Là où In the Heat of the Sun se montre vraiment convaincant réside dans la mise en scène des émotions des protagonistes, et plus particulièrement de Xiaoyun. Que ce soit son rôle dans le gang ou sa romance avec Mi Lan, tout est vu de son regard (la scène avec la longue vue est là comme pour matérialiser ce fait). Évoluer dans un groupe d’amis et tomber fou amoureux sont au cœur des préoccupations de beaucoup d’adolescents. In the Heat of the Sun est une lettre qui leur est adressée, surtout aux plus romantiques d’entre eux. Ce sujet, multiplement varié dans tous les cinémas du monde, devient tout à fait singulier dans le cinéma chinois de la Cinquième génération, car la description des émotions à vif de Xiaoyun n’a rien d’un chemin tranquille. Mi Lan reste un amour difficilement accessible à Xiaoyun, de par les années qui les séparent et le manque de maturité tout à fait normal qui caractérise le garçon. Que Mi Lan lui échappe, Xiaoyun le craint mais vit avec, voire joue avec, puisqu’il n’hésite pas à intégrer la jeune femme dans sa bande de garçons, au risque de donner envie aux autres de la séduire. La scène dans le champ de la ferme, où l’on trouve un Xiaoyun endormi qui cauchemarde la mort de Mi Lan dans une reconstitution guerrière baroque, a quelque chose de clownesque mais si l’on y regarde bien, fait très mal au cœur, tant il témoigne de la peur qui habite Xiaoyun. Le rêve et les hallucinations font partie intégrante de l’œuvre, comme le suppose la narration de Xiaoyun, avouant à demi-mots que les images qui nous sont montrées sont peut-être réarrangées par son conteur.

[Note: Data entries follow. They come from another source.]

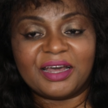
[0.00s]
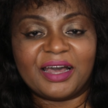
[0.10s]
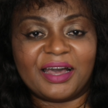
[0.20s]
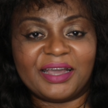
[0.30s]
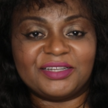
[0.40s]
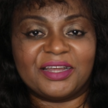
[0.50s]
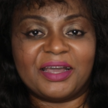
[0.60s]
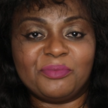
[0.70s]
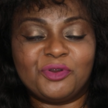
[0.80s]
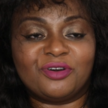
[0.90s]
I,
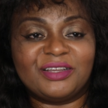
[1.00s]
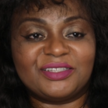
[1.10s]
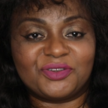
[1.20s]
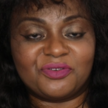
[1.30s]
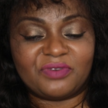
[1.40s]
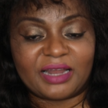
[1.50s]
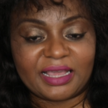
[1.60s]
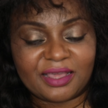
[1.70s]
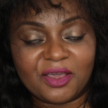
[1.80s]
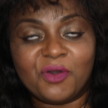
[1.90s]
I'm not sort of
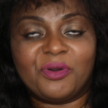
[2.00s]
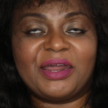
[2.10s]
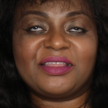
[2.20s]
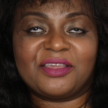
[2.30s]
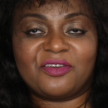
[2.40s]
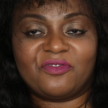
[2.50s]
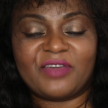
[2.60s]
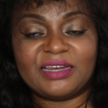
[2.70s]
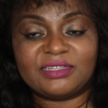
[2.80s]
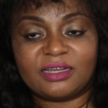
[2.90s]
like, when I think of
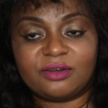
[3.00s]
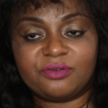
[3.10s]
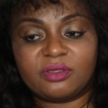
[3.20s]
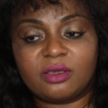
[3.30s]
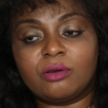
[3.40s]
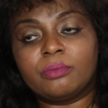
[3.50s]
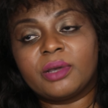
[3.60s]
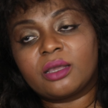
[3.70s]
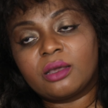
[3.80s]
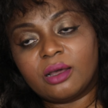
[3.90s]
editing, I don't think, oh
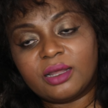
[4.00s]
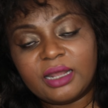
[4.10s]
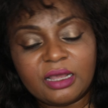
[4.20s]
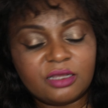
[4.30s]
my god.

In the Heat of the Sun fait partie des chefs-d’œuvre du cinéma de la Cinquième génération et du cinéma de la Chine continentale, où les contrariétés du quotidien se mêlent à des élans romantiques et des pointes de danger en provenance d’un environnement tentaculaire. La restauration du film rend honneur au travail plastique de Jiang Wen, et a permis de rallonger la durée du film à 2h20, là où Jiang Wen, à la base, imaginait un film de 4h où l’on aurait rencontré Xiaoyun dans sa trentaine. Puisque Jiang Wen devait l’interpréter, et qu’il ne se sentait pas inspiré pour le rôle, il a préféré renoncer à ces segments. Nous sommes donc en présence de la version la plus complète et adéquate.

Les bonus de Spectrum Films (Blu-ray 1 du coffret Jiang Wen)

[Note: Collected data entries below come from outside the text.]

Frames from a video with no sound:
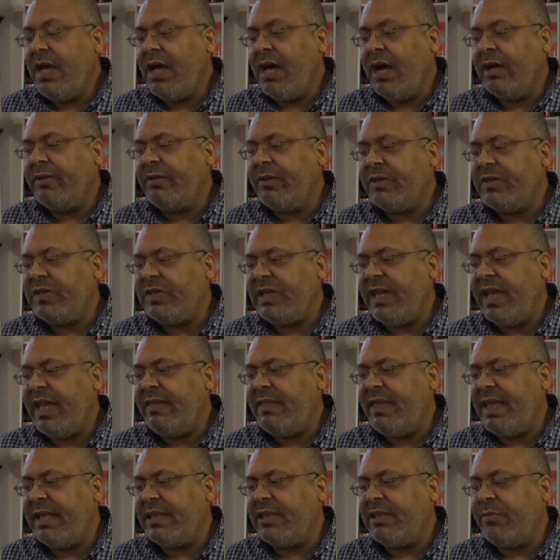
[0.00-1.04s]
Others say
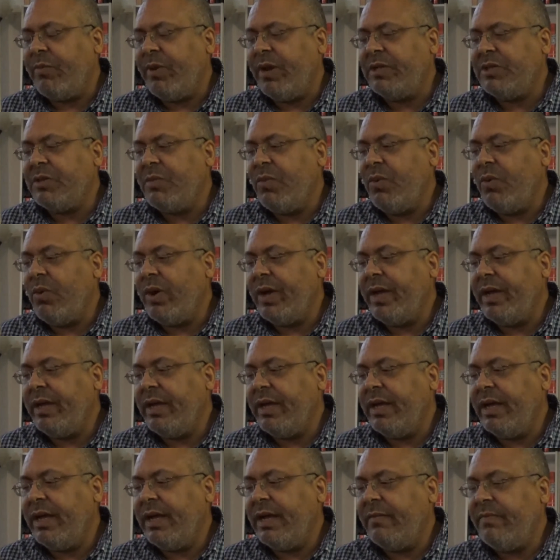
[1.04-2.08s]
that the razor boy
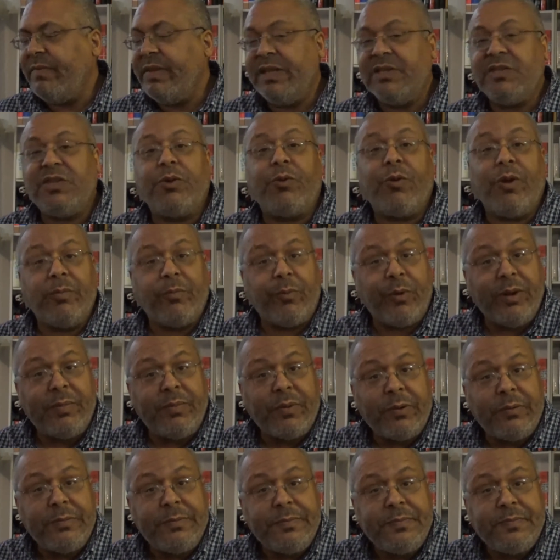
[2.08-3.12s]
is the Grim
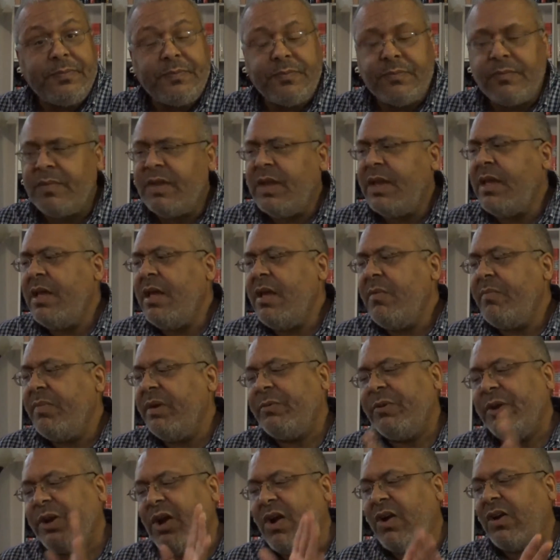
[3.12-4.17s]
Reaper. But
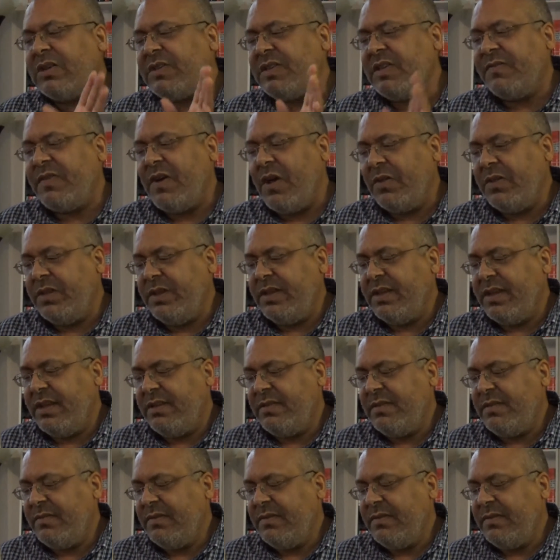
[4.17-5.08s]
regardless of all the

Présentation du film par Arnaud Lanuque (11 min). Arnaud Lanuque opère une présentation historique succincte mais efficace de la Révolution culturelle et des bouleversements de l’Histoire de la Chine dans la seconde moitié du XXe siècle, permettant ainsi de resituer In the Heat of the Sun. Il insiste sur le rapport difficile à la mémoire comme sujet du film, la voix off du protagoniste se plaçant probablement en 1994 et commentant 1970, soit deux Chines totalement différentes, expliquant le sentiment nostalgique qui habite le métrage.

Présentation de Jiang Wen par Nathalie Bittinger (17 min). Nathalie Bittinger retrace la parcours d’acteur et de réalisateur de Jiang Wen, de ses débuts dans les années 1980 à ses réalisations d’aujourd’hui, en passant par l’interdiction de tournage de 7 ans que lui vaudra son deuxième film, Les Démons à ma porte, en 2000. Nathalie Bittinger analyse In the Heat of the Sun, en assistant sur son aspect mémoriel fragmentaire, et l’analogie que l’on peut lui opérer avec l’Histoire chinoise, ses discours officiel et sa réécriture.

Interview du producteur Manfred Wong (15 min). Producteur du film, ayant dirigé Jiang Wen dans une coproduction sino-hongkongaise, Manfred Wong témoigne de la sortie du film et surtout de ces associations entre productions hongkongaises et chinoises, très fréquentes passées les années 1980.

Maxime Bauer.

In the Heat of the Sun de Jiang Wen. 1994. Chine. Disponible dans le coffret Blu-Ray Jiang Wen paru chez Spectrum Films en août 2022.